For quick remote support or when we need to help a team member without a complex VPN setup, we use RustDesk. It is the best open-source alternative to TeamViewer or AnyDesk. The best part? You can host your own RustDesk Relay Server on Docker within your infrastructure, ensuring that your remote support traffic never leaves your control and is not subject to commercial licensing limits.
Finally, for those who need pixel-perfect accuracy and advanced USB redirection (like using a specialized drawing tablet remotely), NoMachine remains the king of high-fidelity remote desktop protocols, especially in mixed Windows/Mac environments.
Step 7: Cloud Data Management - Dropbox and Alternatives
Infrastructure is useless without seamless data access. For our team, Dropbox is the backbone of file management. It provides a real-time synchronization layer that is virtually transparent to the user.
The workflow is simple: as soon as a team member saves a file on their office workstation, Dropbox detects the change and immediately uploads it to the cloud. This file is then instantly available on their home computer, mobile phone, or via a web browser. This ensures that we always work on the most recent version of a project, eliminating the "which file is the latest?" headache.

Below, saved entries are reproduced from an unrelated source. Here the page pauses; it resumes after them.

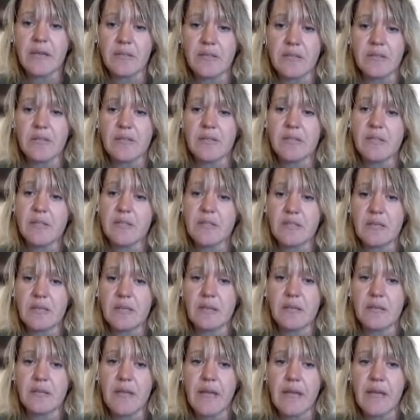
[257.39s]

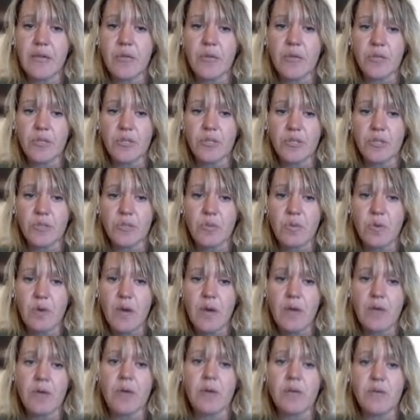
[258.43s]
consistent language
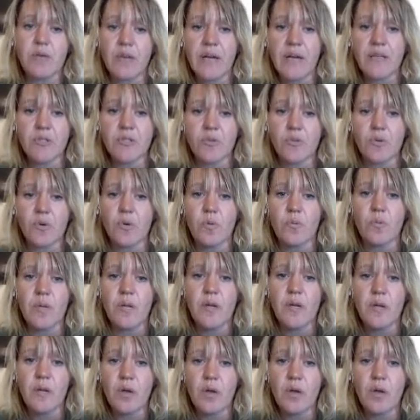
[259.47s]
throughout our classroom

For teams that prefer total data sovereignty, there are excellent self-hosted alternatives that you can run on your own Docker infrastructure:
- Nextcloud: The most popular open-source platform. It’s more than just file sync; it’s a full suite with calendars, contacts, and document editing.
- OwnCloud: A reliable, security-focused alternative that is great for large file libraries.

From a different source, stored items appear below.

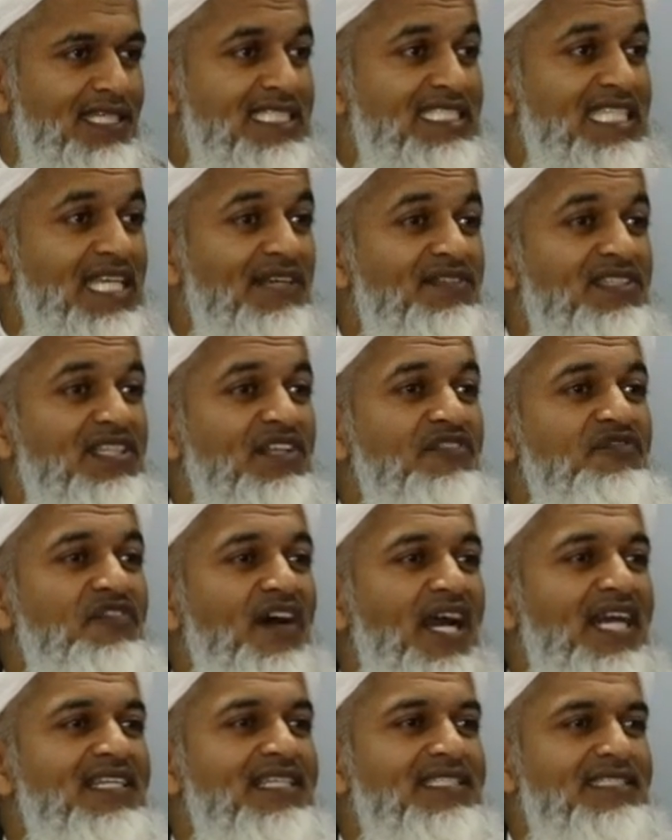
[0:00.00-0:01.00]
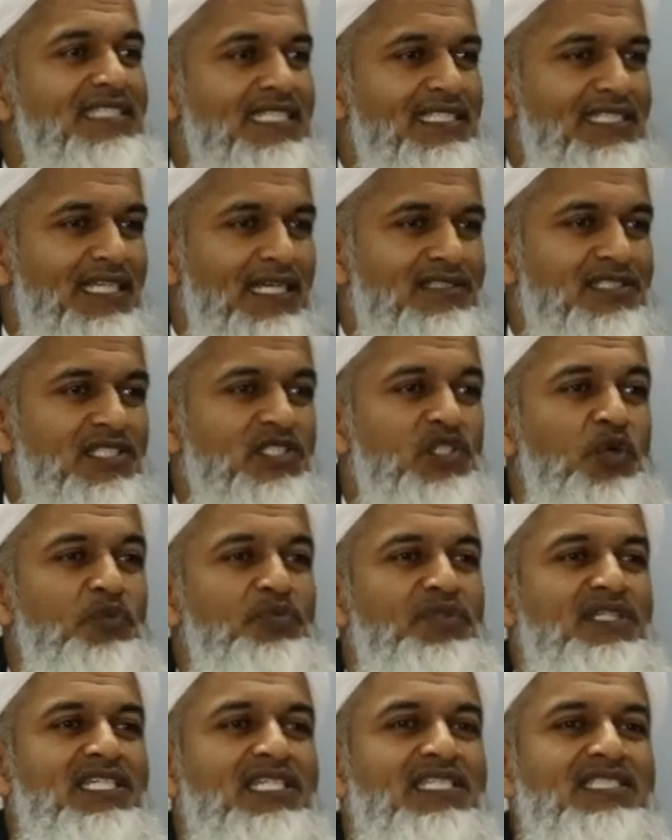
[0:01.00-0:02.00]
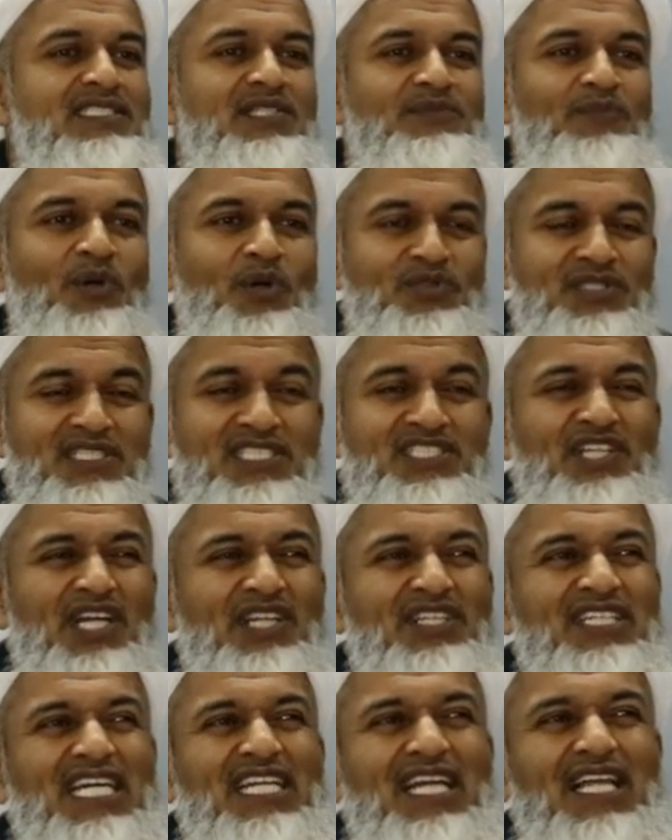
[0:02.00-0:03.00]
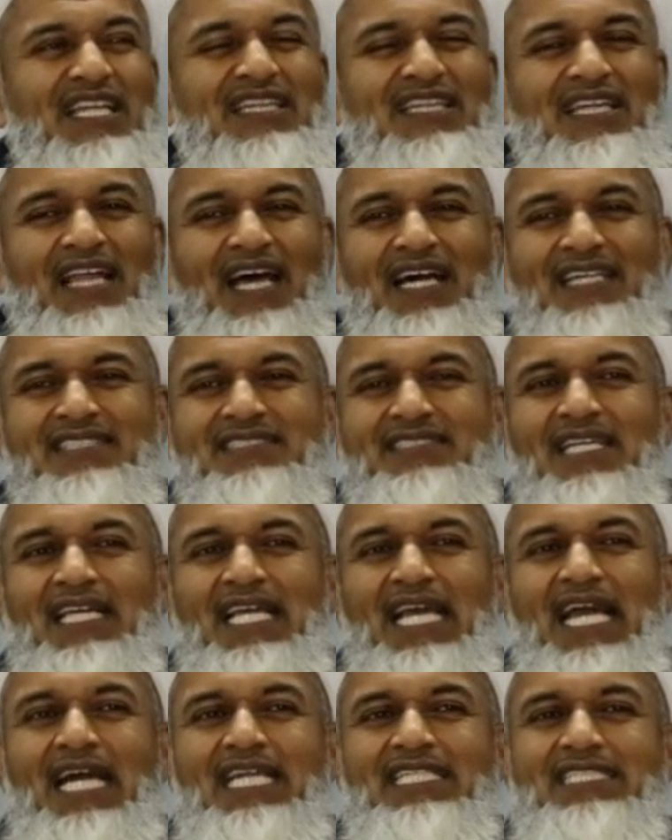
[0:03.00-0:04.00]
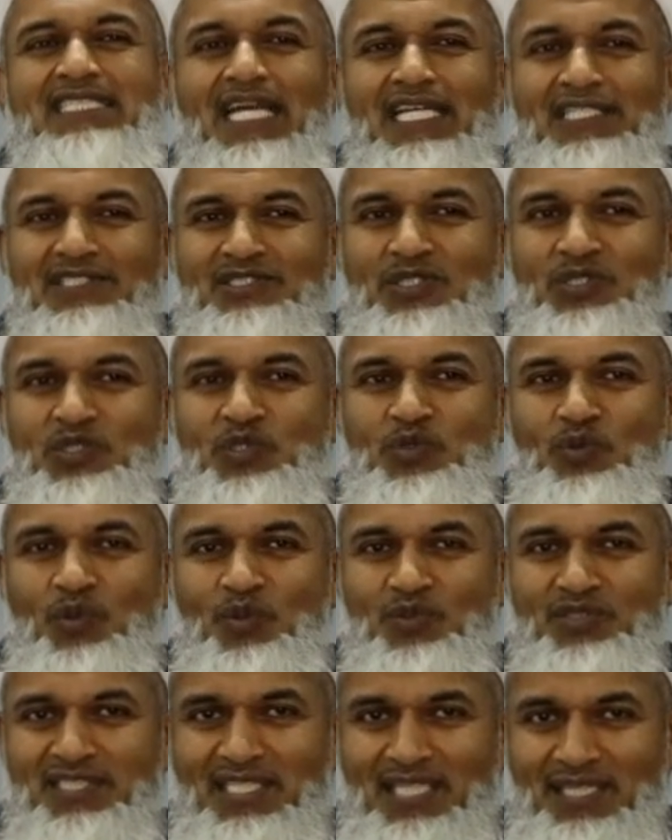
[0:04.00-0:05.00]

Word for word: He's giving the finer details. He's opening his emotions. He's trying to get Allah's attention towards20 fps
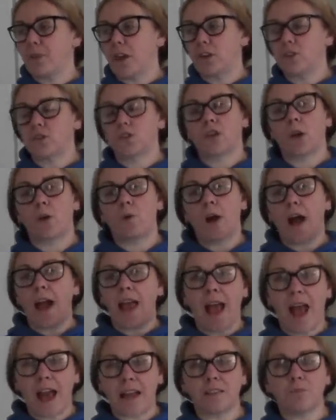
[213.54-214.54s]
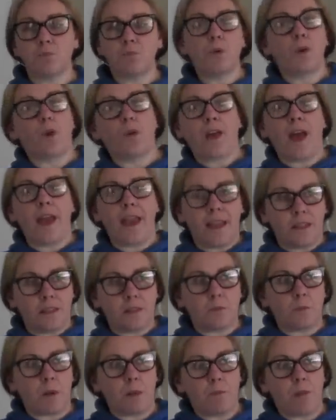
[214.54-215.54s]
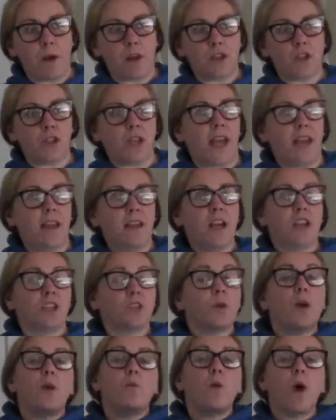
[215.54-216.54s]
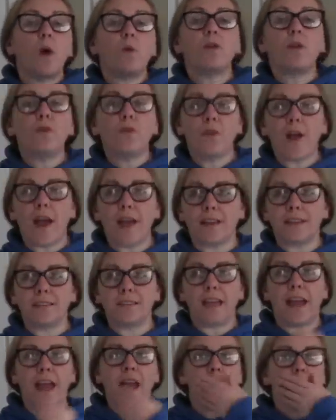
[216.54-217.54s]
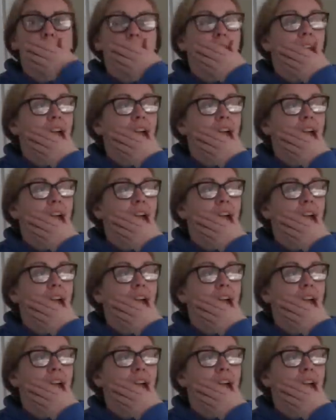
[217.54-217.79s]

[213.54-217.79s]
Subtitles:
So I hadn't put that into my budget, so it won't affect it.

- Seafile: Known for its extreme performance and reliability in handling large numbers of small files.
System Drawbacks and Room for Improvement
No system is perfect. Here is how we plan to improve our setup:
- Single Point of Failure: Everything runs on one Mini PC. If the hardware dies, we lose everything. Solution: Implement a High Availability (HA) cluster with two identical Mini PCs.
- Manual Updates: We currently update Docker containers manually. Solution: Integrate Watchtower to automate container updates.
- ISP Reliability: We only have one internet provider. Solution: Use pfSense's Multi-WAN capability to add a 5G backup modem for 100% uptime.
Innovation isn't just about new tools; it's about combining existing ones to solve real-world problems like energy waste and data security.